まさか、桜太にぃや慧太にぃには頼めない・・・
澤村先輩に、聞いてみた方がいいよね。
『あの、大地さ、』
西「大地さん・・・すみませんオレ・・・練習試合出ません・・・」
えっ?
西谷先輩・・・いま、なんて?
澤「西谷・・・?」
西「翔陽はイイヤツだし、他の1年もクセ者揃いだけど面白そうなヤツばっかで、これからこのチームは・・・なんかこう、いい感じにやって行くんだと思います」
なんだろう・・・
西谷先輩の悲痛な眼差しに、気持ちが揺さぶられて・・・痛い・・・
西「オレもここで練習したい。

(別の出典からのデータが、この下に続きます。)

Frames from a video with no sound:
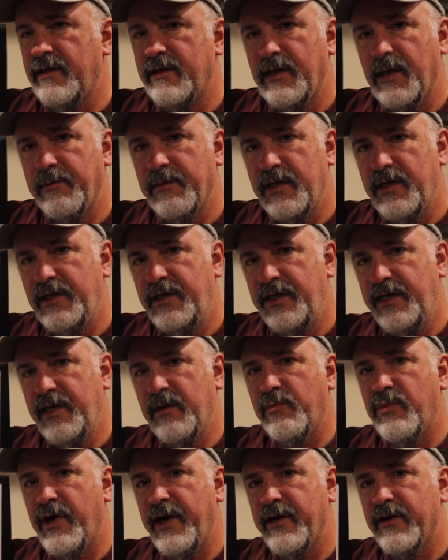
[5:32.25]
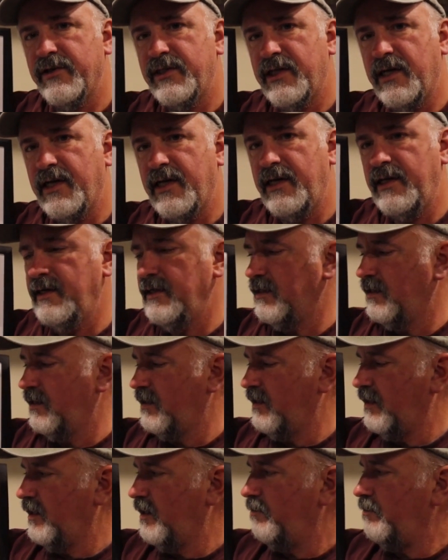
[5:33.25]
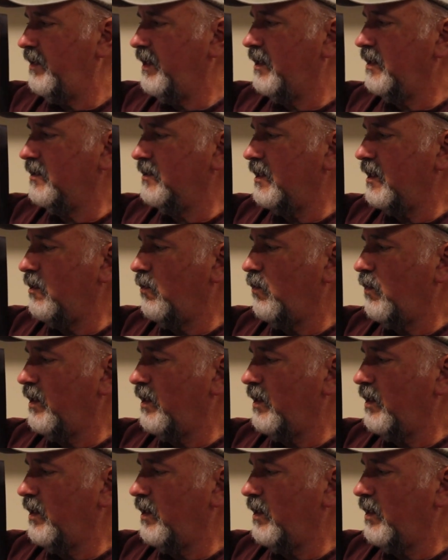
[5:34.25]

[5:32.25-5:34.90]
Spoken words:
I'm going to need a breaker tie, because I don't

けど、オレも試合に出て、このチームで勝ったら・・・旭さんいなくても勝てるって証明になるみたいで・・・イヤです・・・今まで一緒に戦って来たのに・・・・・・あ、・・・わがまま言ってすみません・・・」
・・・西谷先輩の言いたいことは、私にもわかる。
だからこそ、何とかして東峰先輩に・・・戻って来て欲しい。
澤「・・・わかった。でも合宿には出てくれよ?」
西「えっ?でも・・・」
日「ノヤっさん!もう1回!ローリングサンダーもう1回!」
澤「・・・な?」
西「・・・ハィ」
それからまた練習が始まって、合宿の事とか聞きそびれちゃったなとは思ったけど・・・
それよりも、今は。
ー 今まで一緒に戦って来たのに・・・ ー
さっきの西谷先輩の言葉が何度も頭の中でリフレインしていて、練習が終わるまで・・・頭の中が東峰先輩の事でいっぱいになっていた。
この前話した感じだと、バレーが嫌いって訳じゃ・・・ないっぽかった。
それに、うちの部の・・・ってハッキリ言ってたし。
辞めたりとかするつもりだったら、多分、うちの部のとかは言わないはず・・・
バレー部の、とか、そういう感じで話すと思うんだけど。